We also investigated the possible role of face perception and attention on emotion recognition performance, by repeating the same analyses for the Ekman 60 and Caricatures, including Face Matching and Digit Span Forwards (maximum span), as covariates. The interaction between Emotion and Diagnosis remained significant for both the Ekman 60 (F(15, 240) = 2.382, p = .005, ηp2 = .111) and the Caricatures (F(15, 233) = 4.389, p<.001, ηp2 = .188) tasks, although the size of the effect was smaller. Together, these results indicate that while impairments in attention and face perception ability contribute to poor emotion recognition performance in FTD, they do not account entirely for the emotion recognition deficits seen in these patients.
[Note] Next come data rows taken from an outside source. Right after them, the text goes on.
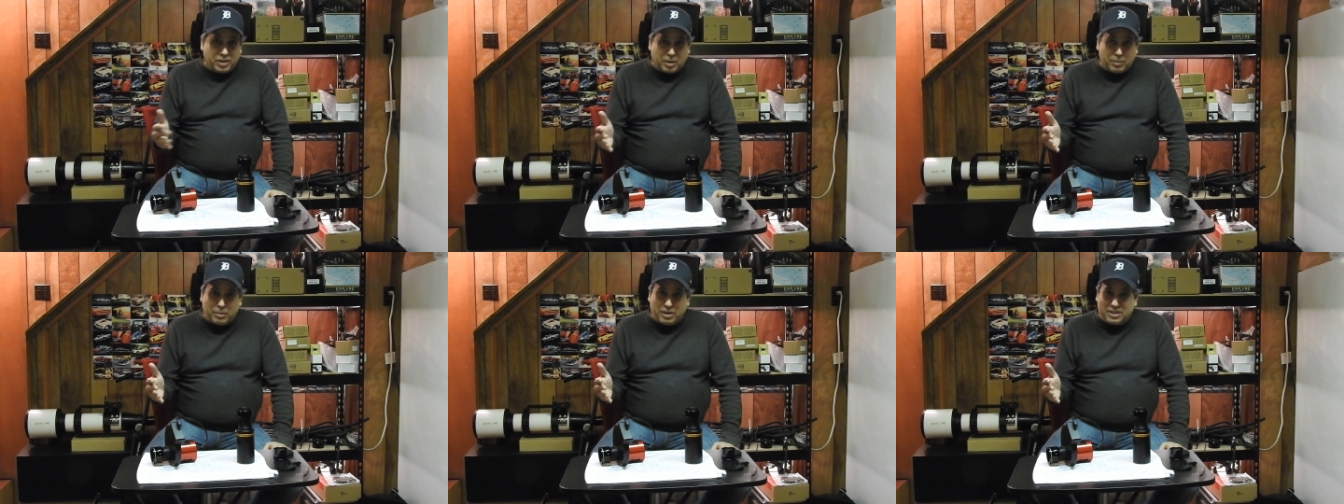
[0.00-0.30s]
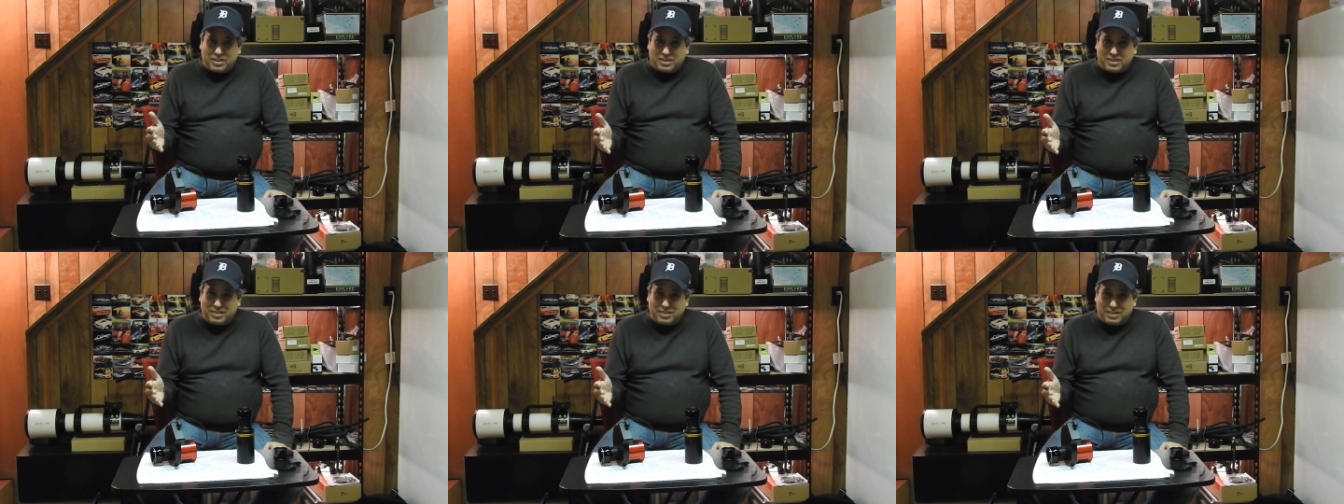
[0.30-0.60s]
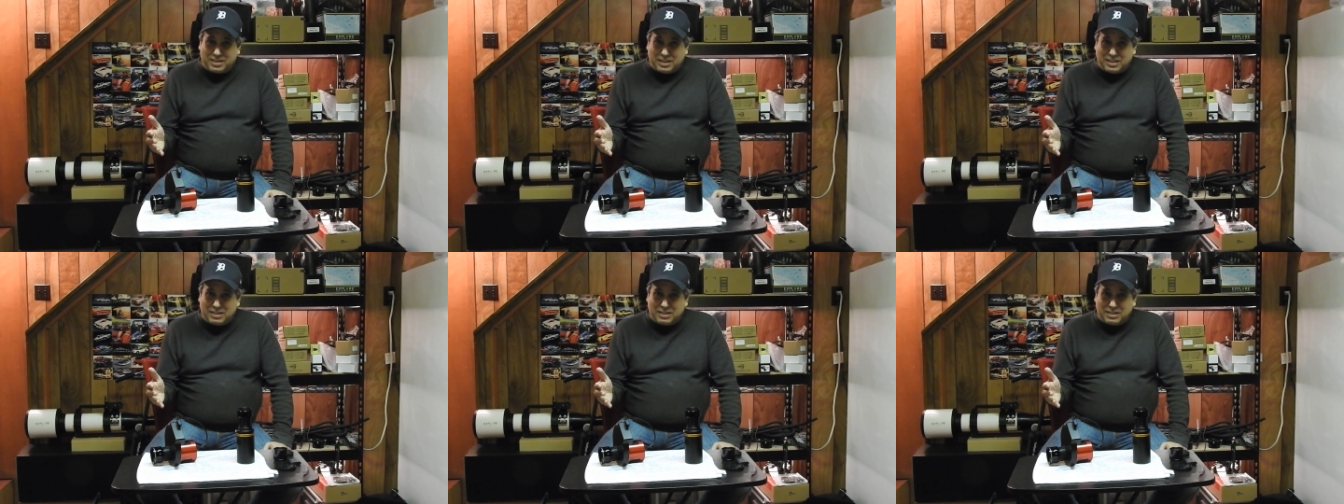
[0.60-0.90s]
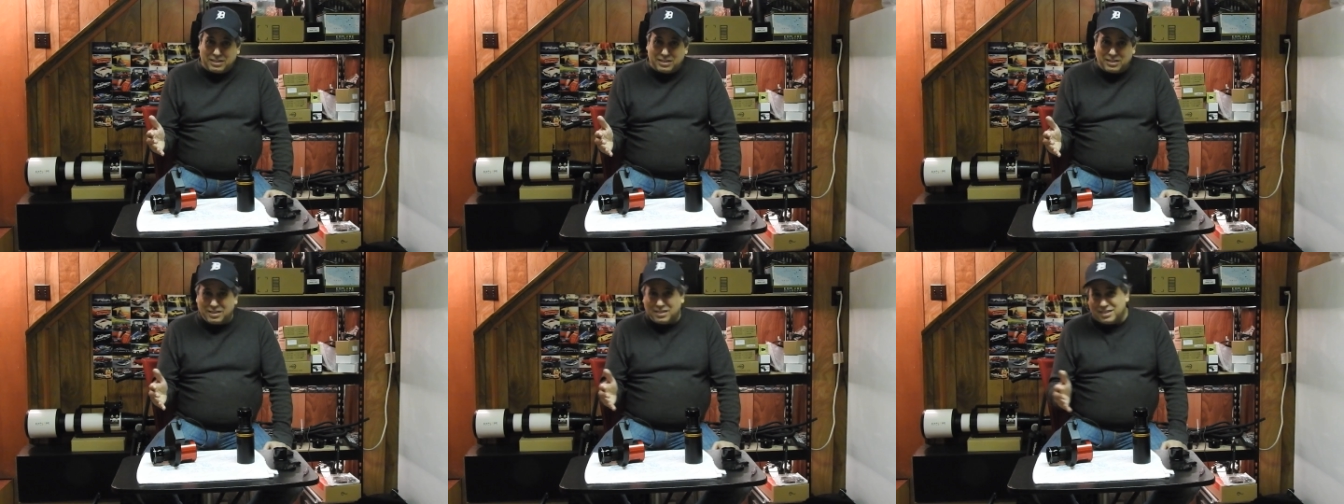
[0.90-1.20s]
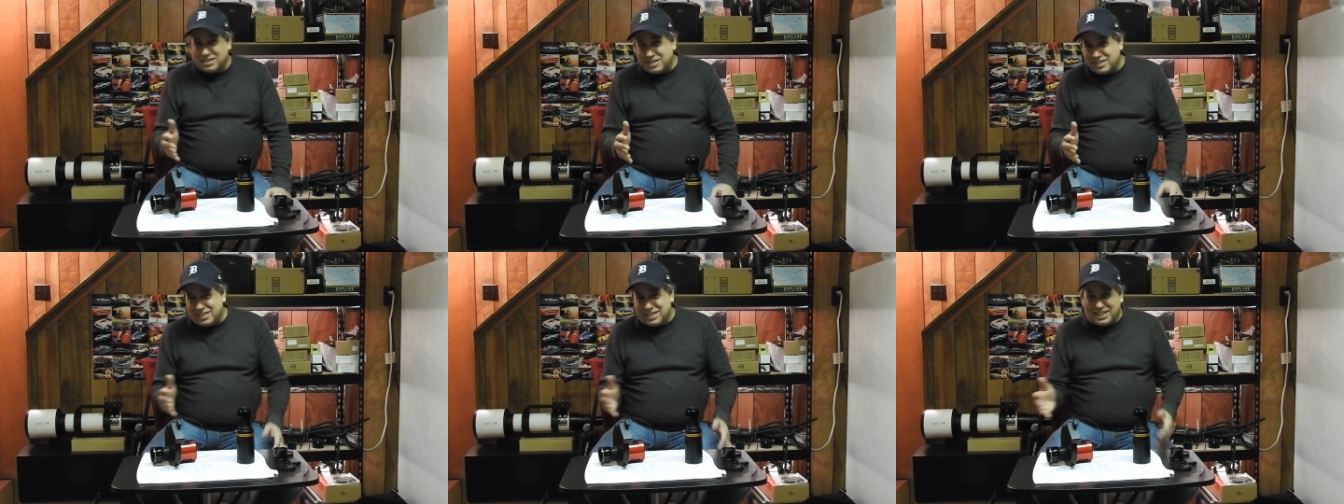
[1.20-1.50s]
But
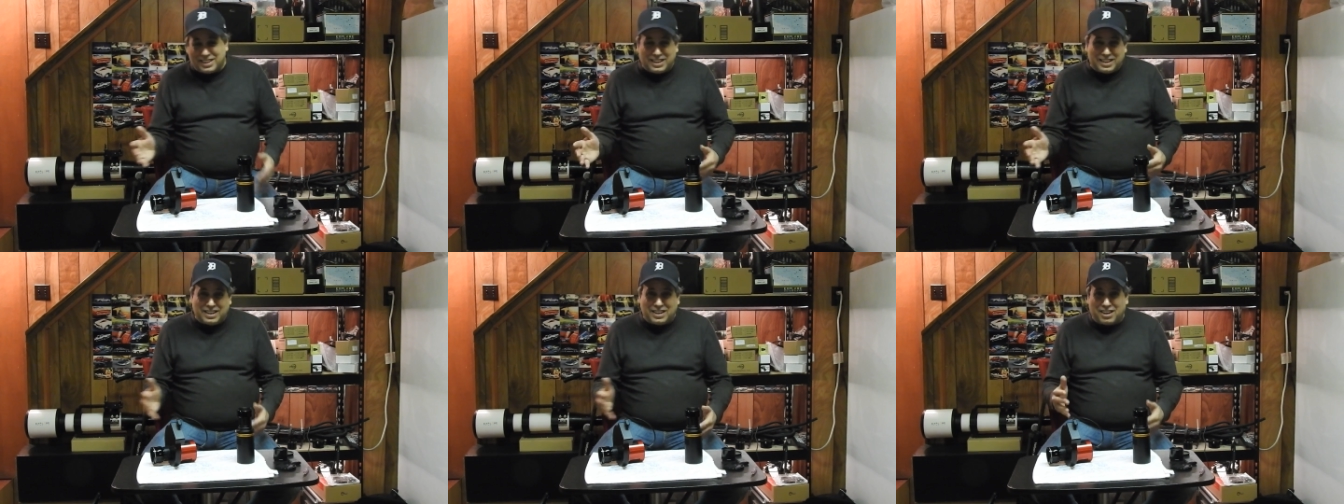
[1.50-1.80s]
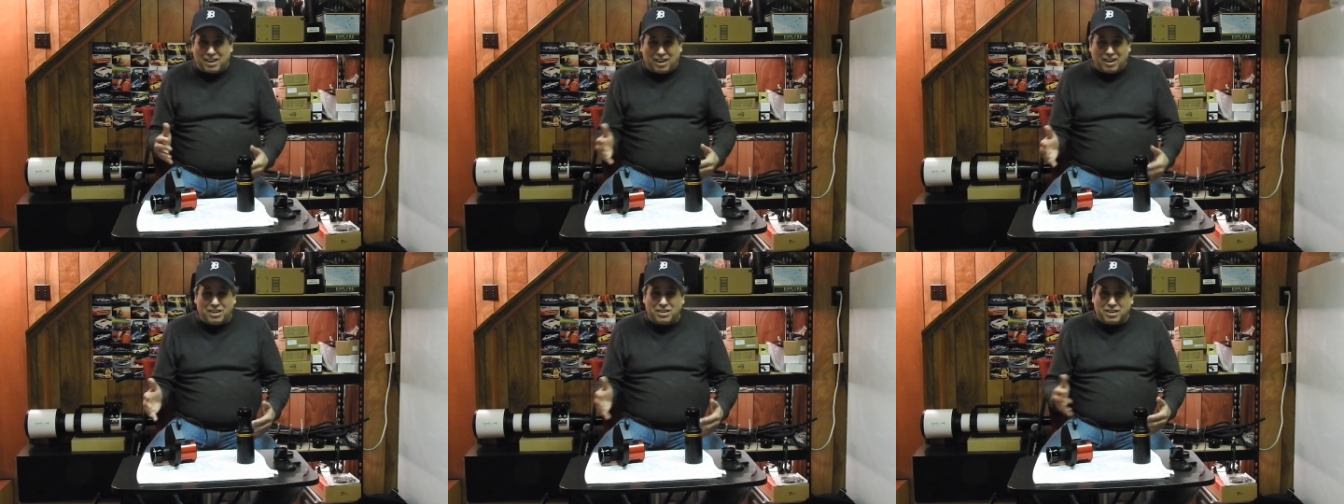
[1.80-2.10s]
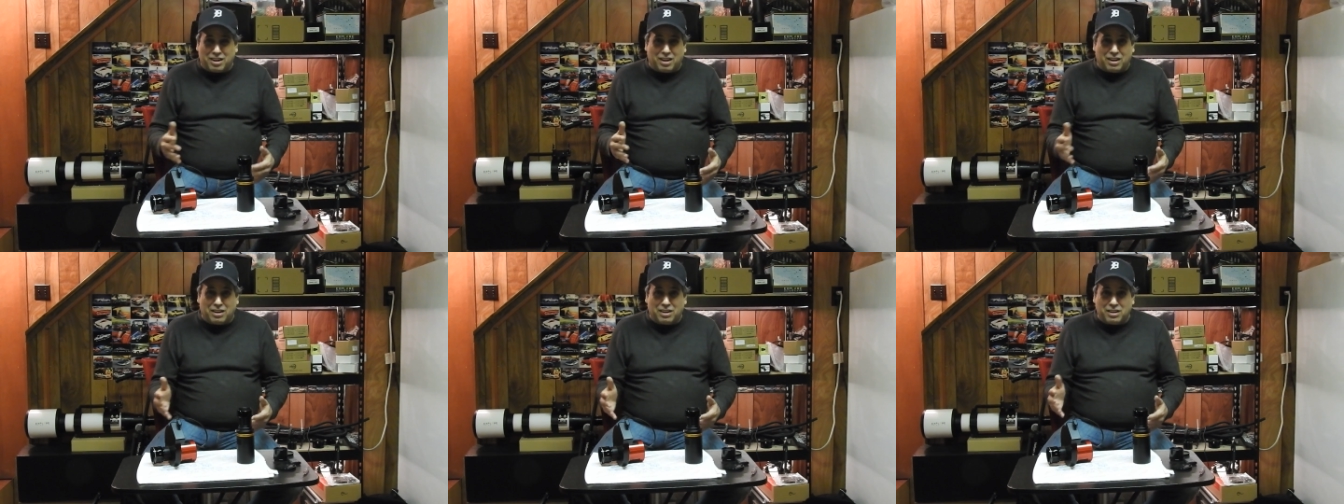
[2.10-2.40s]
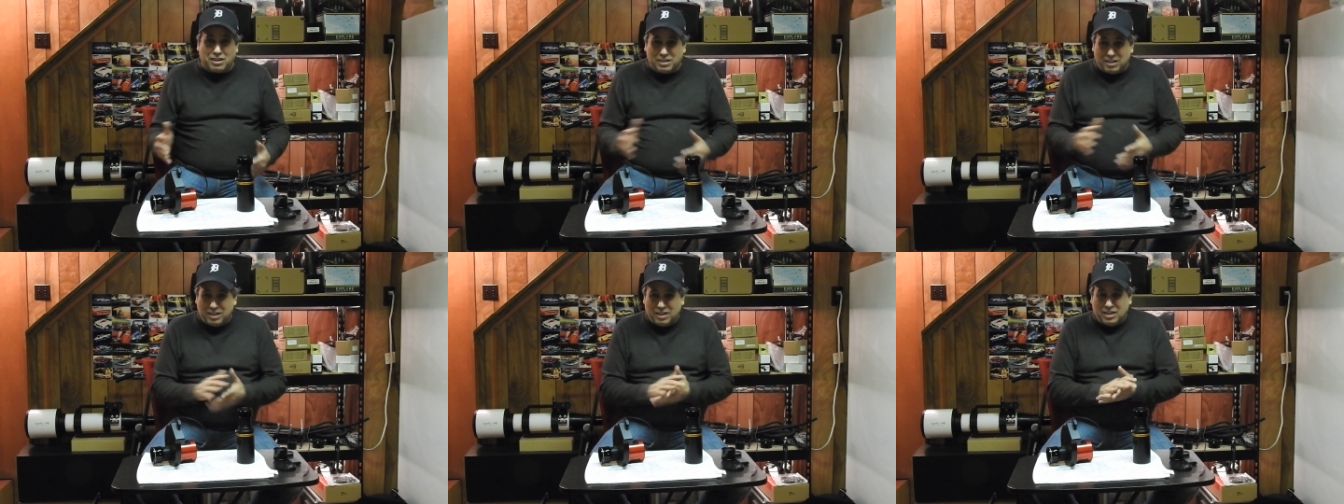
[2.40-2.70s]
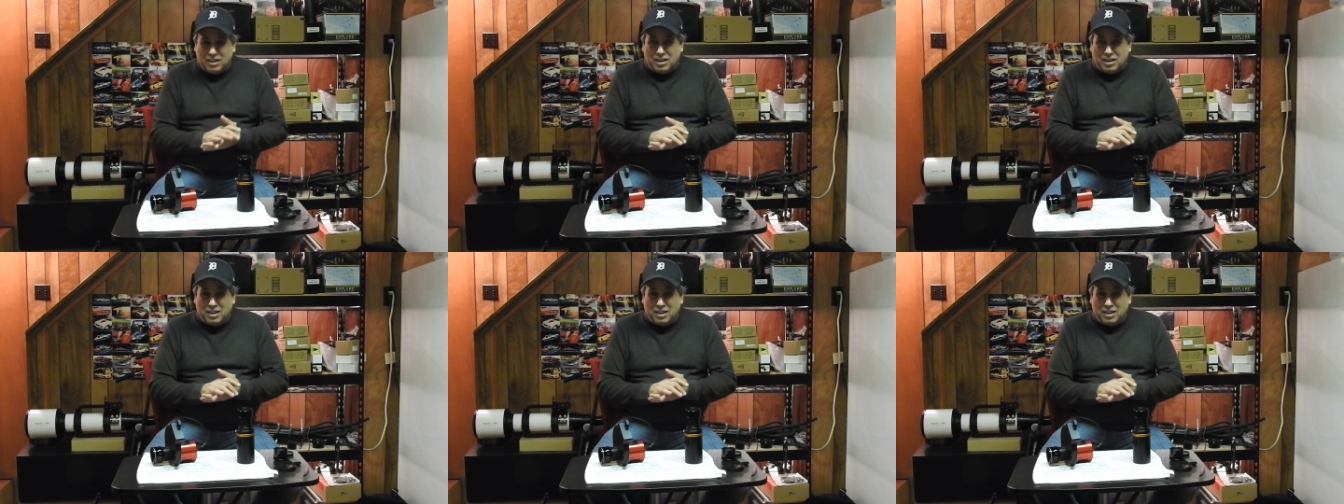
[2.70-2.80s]
still, yeah, I'll, I'll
In summary, significant emotion recognition impairments were found for all negative emotions, across both emotion recognition tasks. Patients with bvFTD and SD displayed pervasive deficits across all negative emotions, whereas disgust was preserved in PNFA patients. In the bvFTD and SD groups, these deficits persisted even after increasing the emotional intensity of the stimuli, with both groups continuing to be significantly impaired across all negative emotions. In contrast, increasing the emotional intensity reduced the emotion processing difficulties in the PNFA group.

Voxel-based morphometry - Group analysis

Patterns of atrophy.

Patients with bvFTD showed grey matter intensity decrease in the frontal pole and orbitofrontal regions bilaterally, extending into the right parahippocampal and hippocampal regions, amygdala and thalamus, and the left medial prefrontal cortex, anterior cingulate and paracingulate regions, compared to controls (Figure 1). Patients with SD showed grey matter intensity decrease, primarily in the left temporal pole region, extending to the left orbitofrontal cortex, parahippocampal gyrus, amygdala, hippocampus, putamen, insula, middle and superior temporal gyrus, compared to controls. PNFA showed reduced grey matter intensity in the left inferior frontal gyrus, precentral gyrus and insula, compared to controls.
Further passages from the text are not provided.